# Gathering data from procyclingstats.com

This notebook scrapes the input data from [procyclingstats.com](https://www.procyclingstats.com/) using the [**procyclingsstats**](https://github.com/themm1/procyclingstats) scraping library. I add some high-level cleaning and assembling functionality on top to make the scraping easier.

It collects:
- For a large number of riders from the best teams...
- Metadata for each rider, but most importantly...
- Their results in one-day or multi-stage...
- High-level races...
- For up to a few years in the past

The data is transformed into a simple matrix (pandas DataFrame) format, so that it can be used in the next step's algorithm to find hidden factors (called embeddings) determining a racer's and a race's profile. All while having to specify rather little about the type of race! Ready, set, go!

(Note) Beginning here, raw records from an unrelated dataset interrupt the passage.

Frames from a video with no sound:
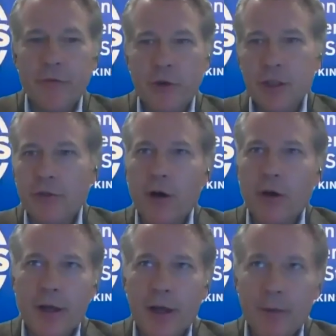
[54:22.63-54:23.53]
first of
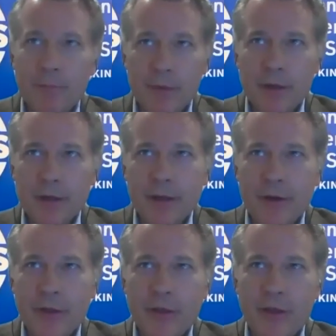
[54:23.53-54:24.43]
all,
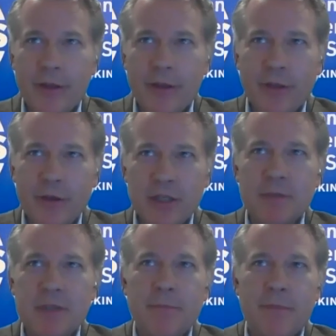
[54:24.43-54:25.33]

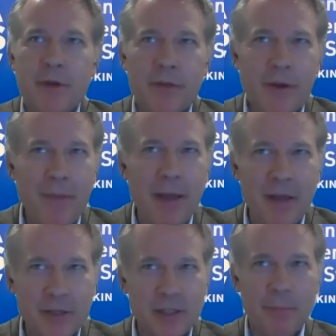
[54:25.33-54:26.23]
there may
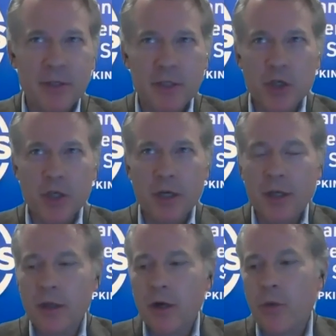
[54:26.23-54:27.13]
be a supposition
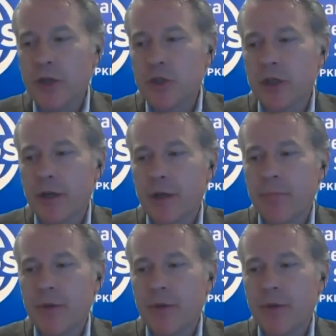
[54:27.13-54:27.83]
in the question,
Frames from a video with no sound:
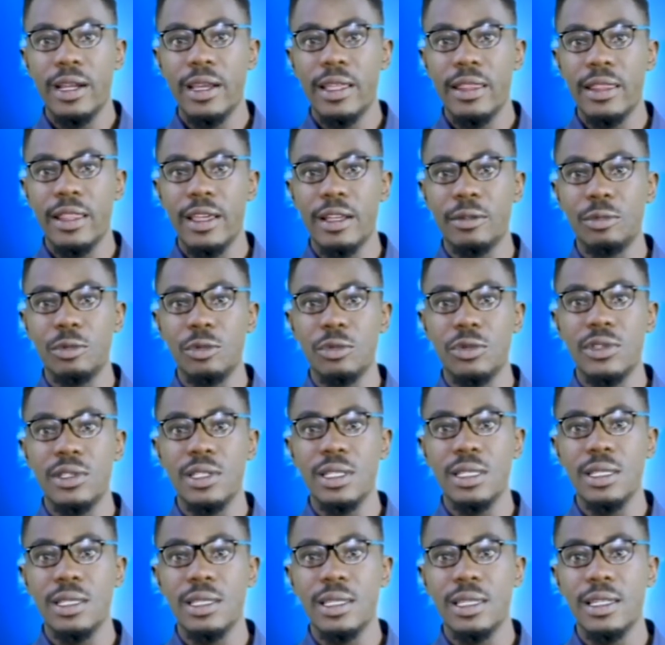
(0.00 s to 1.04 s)
that will
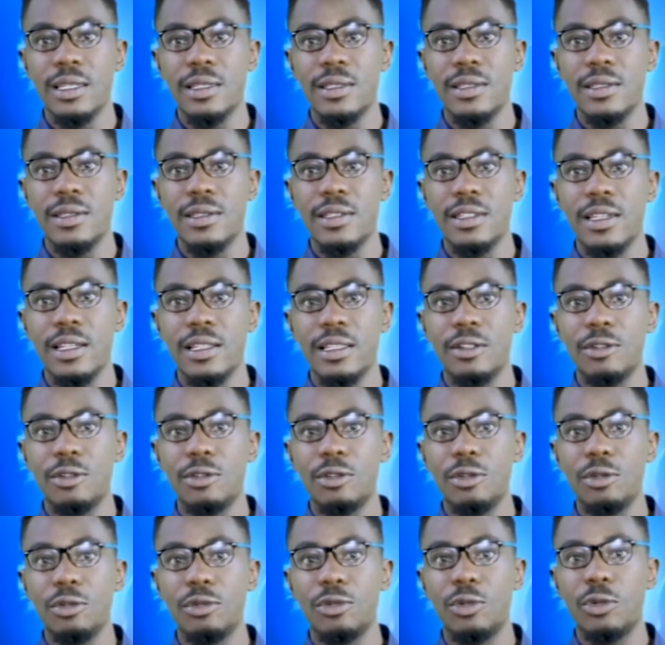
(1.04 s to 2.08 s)
see it selling
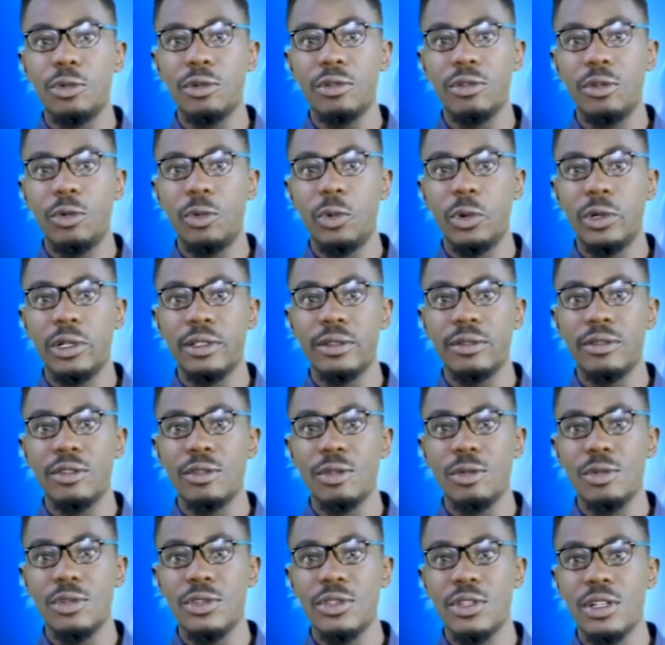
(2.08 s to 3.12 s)
crude oil
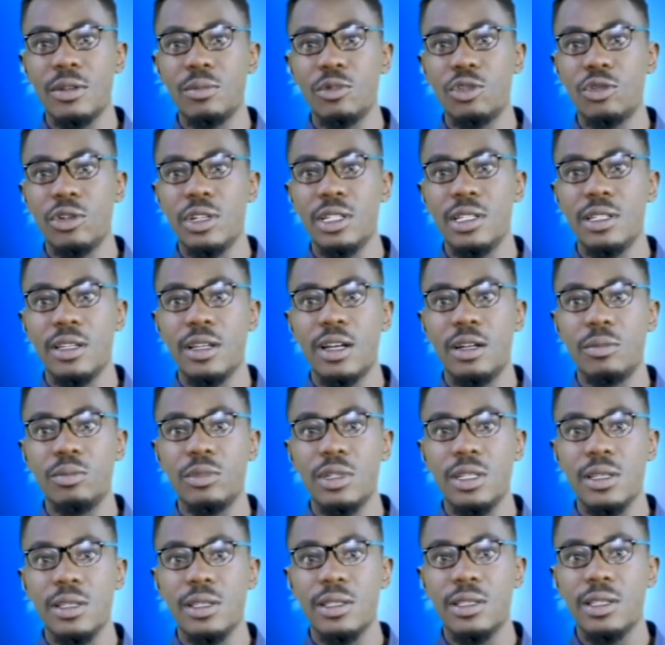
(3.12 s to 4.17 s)
to some trading
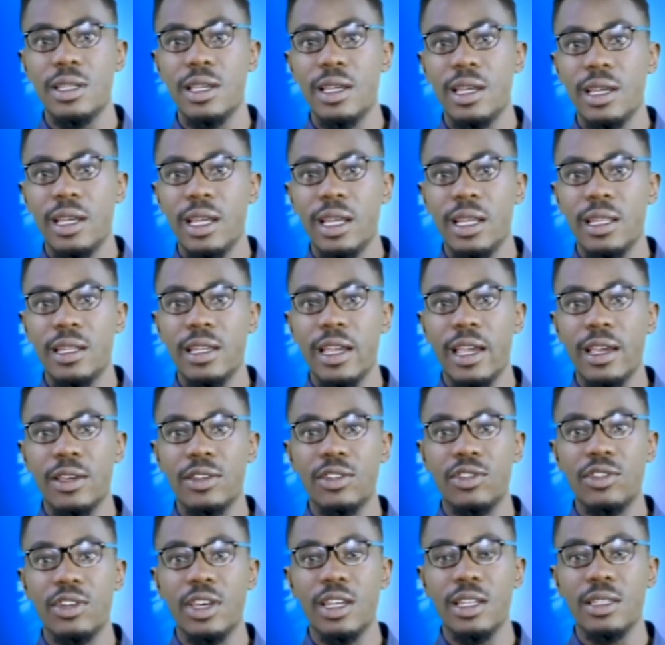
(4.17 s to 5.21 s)
companies in
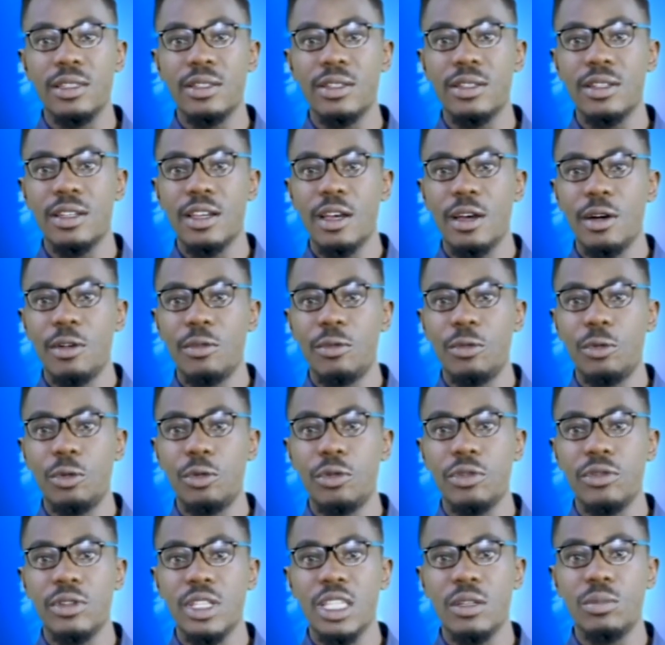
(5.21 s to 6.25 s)
exchange
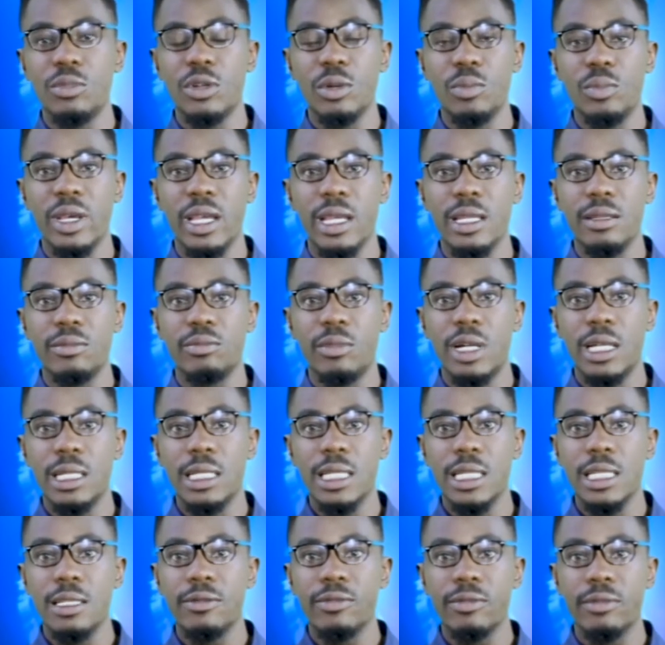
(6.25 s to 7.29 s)
for the prepaid
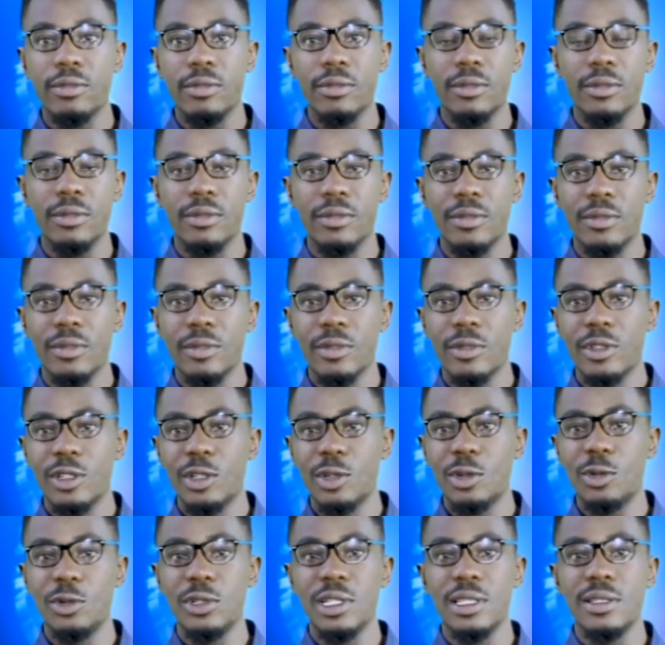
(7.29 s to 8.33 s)
money.
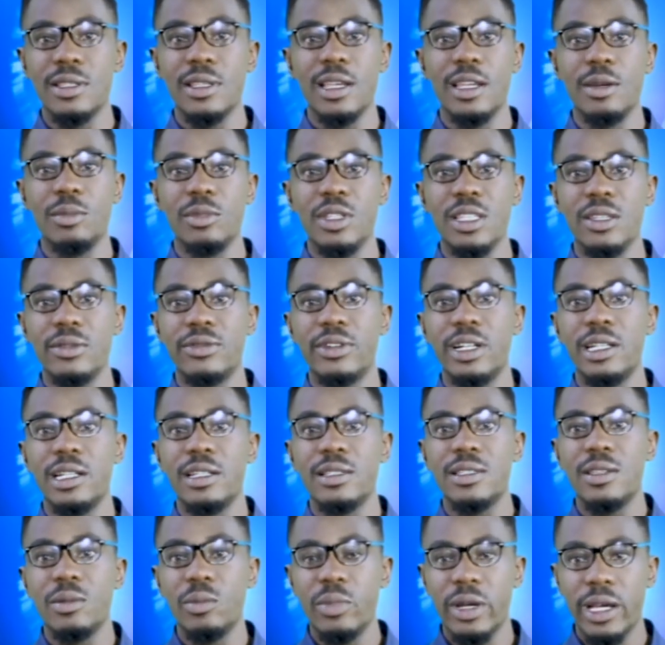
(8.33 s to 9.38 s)
According to him, the
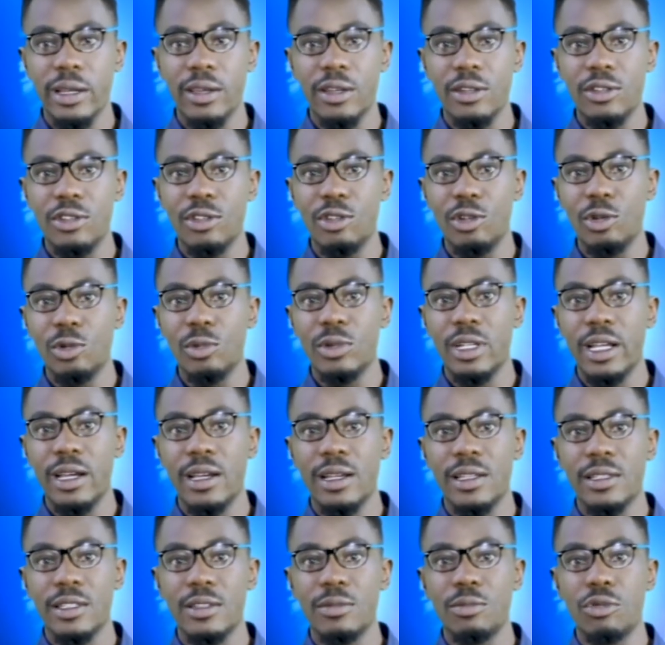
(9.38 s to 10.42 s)
financing package known
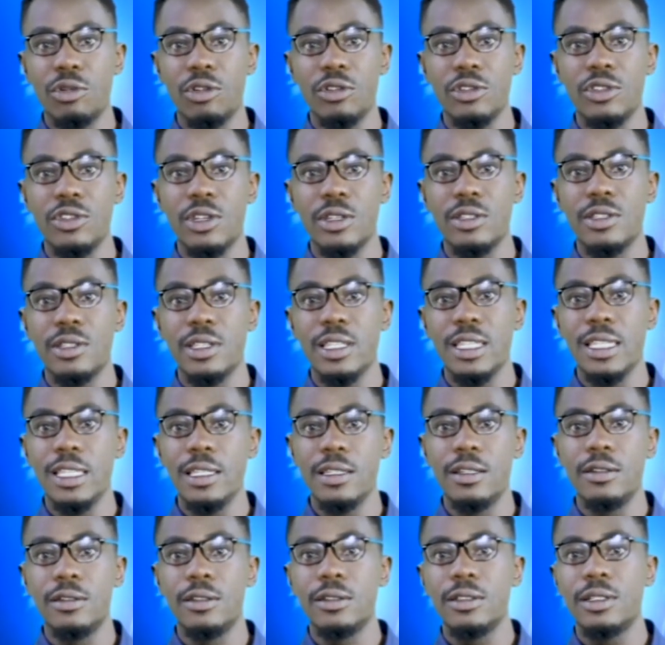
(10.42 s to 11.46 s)
as Project
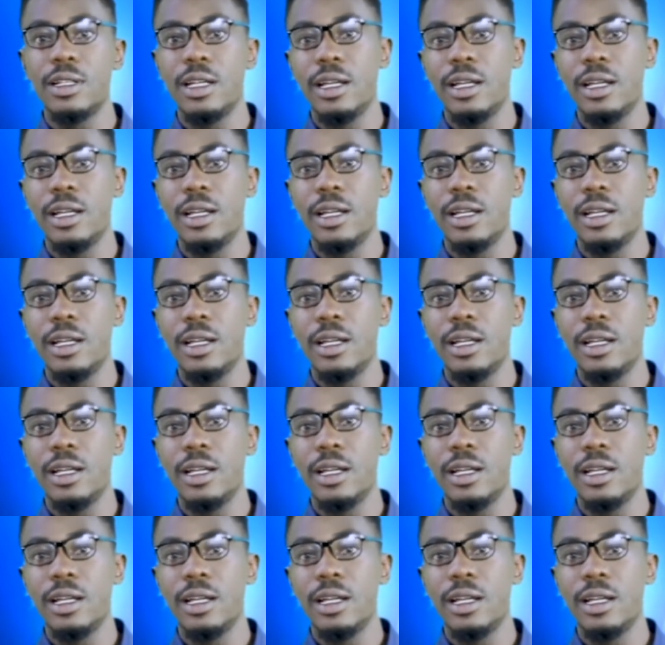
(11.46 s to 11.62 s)
Eagle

A script version of this notebook is in `scripts/scrape.py`.

## Imports

In [1]:
import re
import sys
import numpy as np
import pandas as pd
from unidecode import unidecode
from sklearn.feature_extraction import DictVectorizer
from procyclingstats import (
    Race,          # Race("race/tour-de-france/2022/overview").parse()
    Rider,         # Rider("rider/tadej-pogacar").parse()
    Stage,         # Stage("race/tour-de-france/2018/stage-18").parse()
    Team,          # Team("team/bora-hansgrohe-2021").parse()
    RiderResults,  # RiderResults("rider/alberto-contador/results").parse()
    RaceStartlist,
    RaceClimbs,
    Ranking        # Ranking("rankings/me/individual").parse() --> Summation of PCS points over a 12-month + 2 weeks overlap period
)

sys.path.append("../")
from src.utils import *

## Config

In [3]:
YEARS = [2022, 2023]

In [4]:
CUTOFFDATE = "2023-09-18"
print(CUTOFFDATE)

2023-09-18


I use the 2023 races as base calendar, inluding only UCI Worldtour, UCI ProSeries, and Europe Tour races. Of course, races (and race names) change over the years but not so much. U23 (xU) and championships (NN/CC) races are dropped. I also had to remove a few duplicates. The idea is that we deduce the most important riders based on who participated in these races. Doing the inverse seems less straightforward with the API package.

In [5]:
df_races = pd.read_csv("../data/races.csv", delimiter=";", encoding="latin-1")
df_races = df_races.dropna()

In [6]:
df_races.Class.unique().tolist()  # 1.x = one-day race, 2.x = multi-day race & .UWT > .Pro > .1 > .2

['2.UWT', '1.UWT', '2.Pro', '1.Pro', '1.1', '1.2', '2.1', '2.2']

## Parse results

In [7]:
df_races_out_list = []
for year in YEARS:
    races, classes, stages = [], [], []
    for i, row in df_races.iterrows():
        race_key, _, race_class, race_slug = row
        
        race_slug_full = f"race/{race_slug}/{year}/overview"
        race_p = try_to_parse(Race, race_slug_full)     
        if race_p is None:
            continue
        else:
            # do not process if race end date is beyond dataset cutoff date
            # but keep going, because races are not ordered chronologically
            if race_p["enddate"] > CUTOFFDATE:
                continue
            
            stage_slug_base = race_slug_full.replace("/overview", "")  # has general classification if multi-stage race
            if race_p["is_one_day_race"] is True:
                stage_slugs = [f"{stage_slug_base}/result"]  # one-day race
            elif "stages" in race_p:
                stage_slugs = [f"{stage_slug_base}/gc"] + [f"{s['stage_url']}/result" for s in race_p["stages"]]  # multiple stages
            
            races += [race_key] * len(stage_slugs)
            classes += [race_class] * len(stage_slugs)
            stages += stage_slugs
    
    df_races_out_list.append(pd.DataFrame({"year": year, "race": races, "class": classes, "stage_slug": stages}))
        
df_races_out = pd.concat(df_races_out_list)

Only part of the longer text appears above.